Social security for all

According to the ILO’s “World Social Security Report 2010/11”, only 20 per cent of the world’s working-age population has access to comprehensive social security systems.

According to the ILO’s World Social Security Report 2010/11, only 20 per cent of the world’s working-age population has access to comprehensive social security systems. To address this enormous challenge, two important developments for the extension of social protection to all marked the year 2011.

At its historic 100th Session in June 2011, the International Labour Conference (ILC) reached a global tripartite consensus on social security which underlined the importance of social security as a human right and as a social and economic necessity for countries, at all levels of development.

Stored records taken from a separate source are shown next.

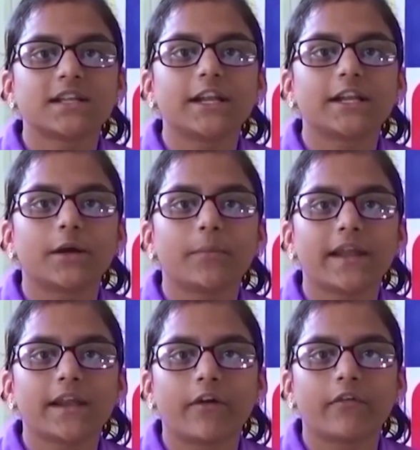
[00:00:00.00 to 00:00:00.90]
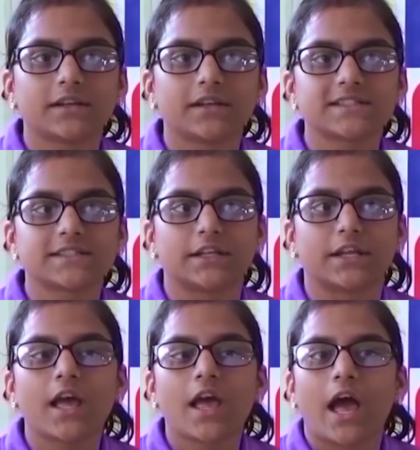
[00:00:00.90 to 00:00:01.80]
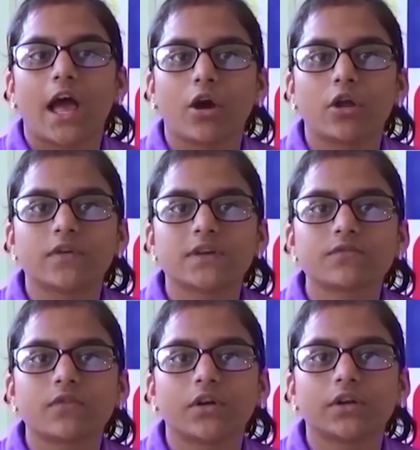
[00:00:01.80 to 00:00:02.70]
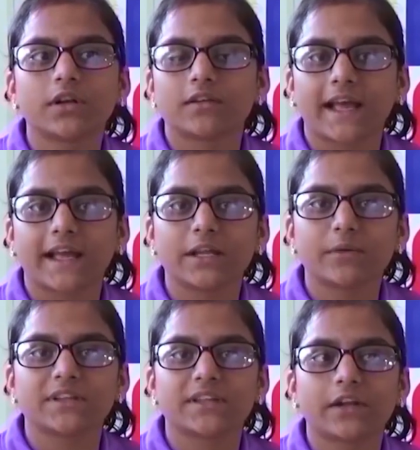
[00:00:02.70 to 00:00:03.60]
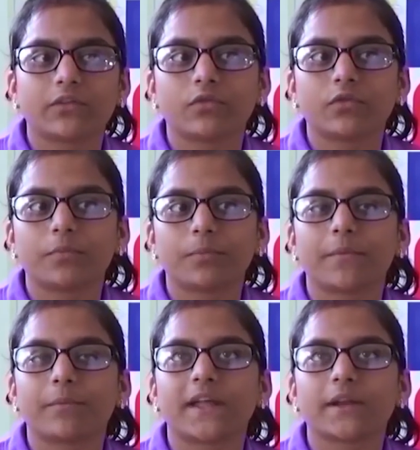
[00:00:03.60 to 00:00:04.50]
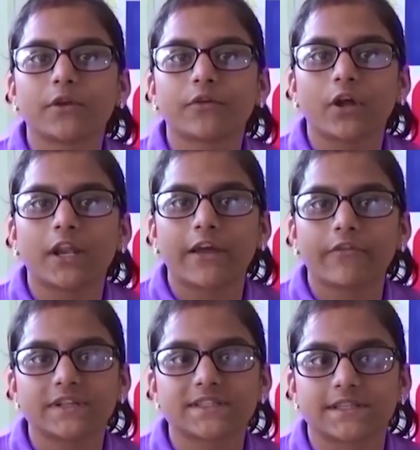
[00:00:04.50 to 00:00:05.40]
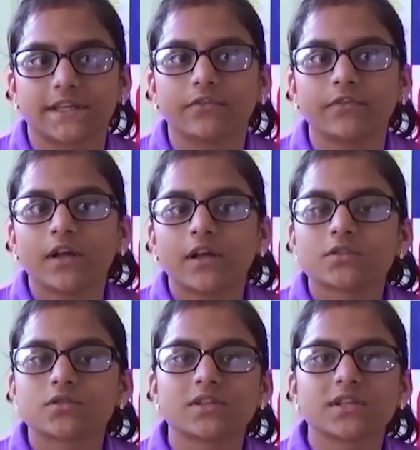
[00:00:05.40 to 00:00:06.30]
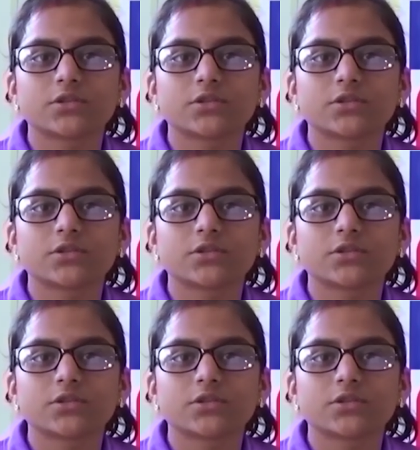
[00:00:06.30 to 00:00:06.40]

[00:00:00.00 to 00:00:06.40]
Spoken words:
Decision determine our destiny. I always want academy that would prepare me for life itself.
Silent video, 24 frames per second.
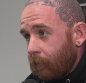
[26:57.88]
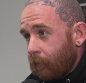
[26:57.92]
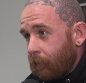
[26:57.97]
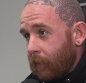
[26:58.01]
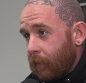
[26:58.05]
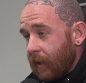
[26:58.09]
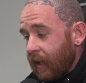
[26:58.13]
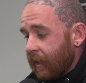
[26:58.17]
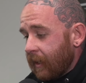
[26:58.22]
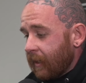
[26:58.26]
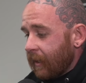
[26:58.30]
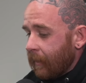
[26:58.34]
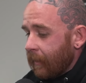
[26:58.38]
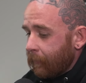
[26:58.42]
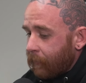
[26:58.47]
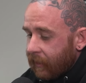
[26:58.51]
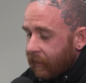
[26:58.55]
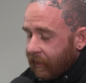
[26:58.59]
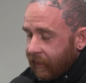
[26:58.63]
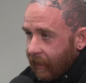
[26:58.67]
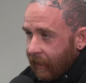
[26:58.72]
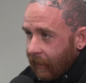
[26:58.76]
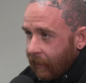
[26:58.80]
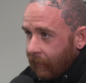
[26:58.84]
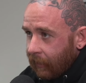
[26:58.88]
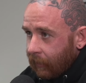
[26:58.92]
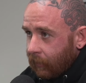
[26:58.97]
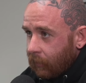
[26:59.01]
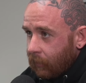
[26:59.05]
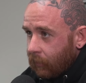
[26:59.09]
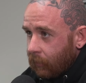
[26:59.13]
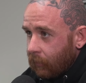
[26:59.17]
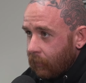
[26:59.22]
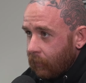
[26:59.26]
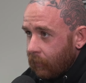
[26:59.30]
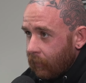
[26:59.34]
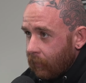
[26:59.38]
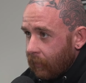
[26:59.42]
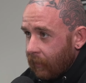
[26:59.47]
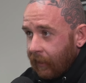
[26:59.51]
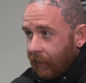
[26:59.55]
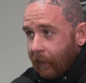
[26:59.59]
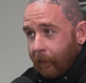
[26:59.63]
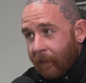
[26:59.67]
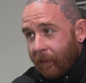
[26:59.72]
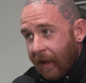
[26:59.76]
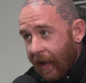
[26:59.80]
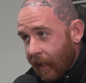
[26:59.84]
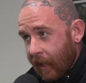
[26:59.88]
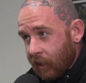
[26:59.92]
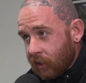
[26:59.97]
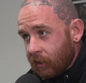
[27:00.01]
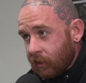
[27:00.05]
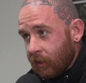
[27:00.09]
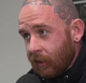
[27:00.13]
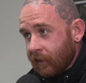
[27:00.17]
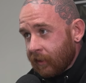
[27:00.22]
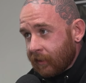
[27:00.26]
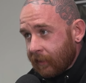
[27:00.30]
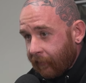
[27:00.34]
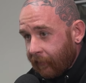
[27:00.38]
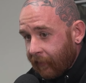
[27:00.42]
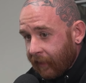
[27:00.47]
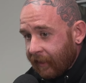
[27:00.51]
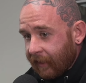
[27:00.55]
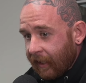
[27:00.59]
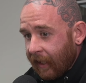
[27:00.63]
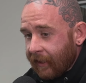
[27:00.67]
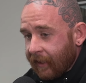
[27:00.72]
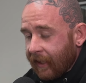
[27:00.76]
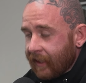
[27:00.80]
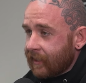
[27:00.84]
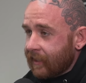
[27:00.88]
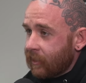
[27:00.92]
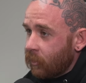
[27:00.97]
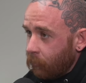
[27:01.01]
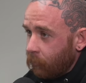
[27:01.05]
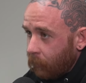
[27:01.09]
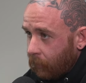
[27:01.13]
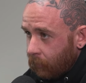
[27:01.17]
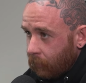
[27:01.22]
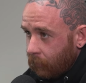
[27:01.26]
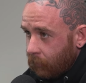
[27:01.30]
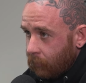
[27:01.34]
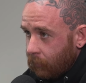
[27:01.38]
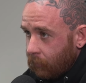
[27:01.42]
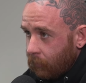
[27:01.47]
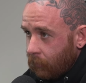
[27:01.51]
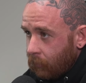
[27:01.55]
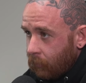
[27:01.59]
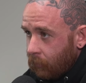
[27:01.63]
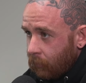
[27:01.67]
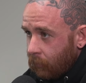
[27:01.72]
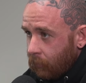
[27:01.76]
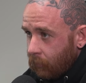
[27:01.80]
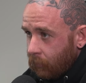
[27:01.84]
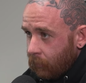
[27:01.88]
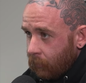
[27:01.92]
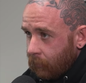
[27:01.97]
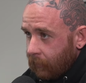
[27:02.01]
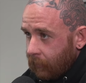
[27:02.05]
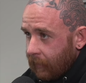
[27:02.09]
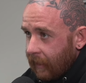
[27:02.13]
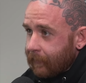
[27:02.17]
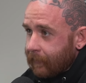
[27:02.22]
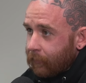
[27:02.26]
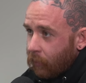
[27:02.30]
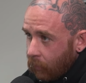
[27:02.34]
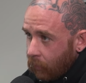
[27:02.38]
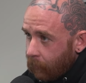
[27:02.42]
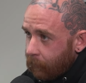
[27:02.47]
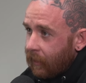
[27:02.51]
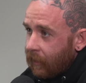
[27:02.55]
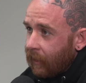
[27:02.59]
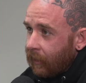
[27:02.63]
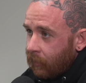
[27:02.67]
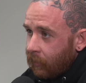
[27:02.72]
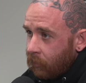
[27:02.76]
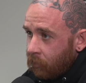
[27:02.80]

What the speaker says: Being empathetic and compassionate and stuff like that, that's human. That's part of being a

Governments, employers and workers attending the ILC called for the extension of social security in two dimensions: an extension aiming at universal coverage with at least minimum levels of protection through national social protection floors (horizontal dimension) and progressively ensuring higher levels of protection guided by up-to-date ILO social security standards (vertical dimension).

The Conference also decided to discuss a possible Recommendation on the Social Protection Floor at the 101st Session of the International Labour Conference in 2012.

The Social Protection Floor agenda has been supported in a series of regional and international policy documents. This included the G20 Summit in Cannes, France, last November, which considered recommendations on social protection contained in a new study prepared by the Social Protection Floor Advisory Group led by former Chilean President and Head of UN Women, Michelle Bachelet. The report argues that the establishment of national social protection floors in every society is a feasible policy option and calls on the G20 to make it a genuine policy priority.

These important developments were preceded by a decade of intensive work to promote the extension of social security to all.

“Only 20 per cent of the world’s working-age population has access to comprehensive social security systems”

An important milestone was the “new consensus on social security” that emerged from the ILC in 2001. Forcefully affirming that social security was a basic human right, this earlier tripartite consensus called for a close linkage between the ILO’s strategy for the extension of social security with its employment strategy and other social policies.

The new consensus also led, in 2003, to the launch of the “Global Campaign on the Extension of Social Security Coverage for All” and the development of the concept of the Social Protection Floor – promoting national strategies that protect a minimum level of access to essential services and income security for all – to support the Campaign.

In April 2009, the concept was formally endorsed as one of the joint crisis response strategies by the Chief Executives Board of the United Nations agencies (CEB). Its importance in, amongst other objectives, the recovery from the most recent global economic crisis, has been recognized by the ILO social partners who incorporated the concept in the Global Jobs Pact adopted by the ILC at its meeting in June 2009.

Considered in this context, the year 2011 marks a new stage in promoting the extension of social security by the ILO, its constituents and partners. Ensuring access to social security to all through national social protection floors, guided by a possible Recommendation, and the progressive move towards higher levels of protection, are key elements in achieving more inclusive economies and societies.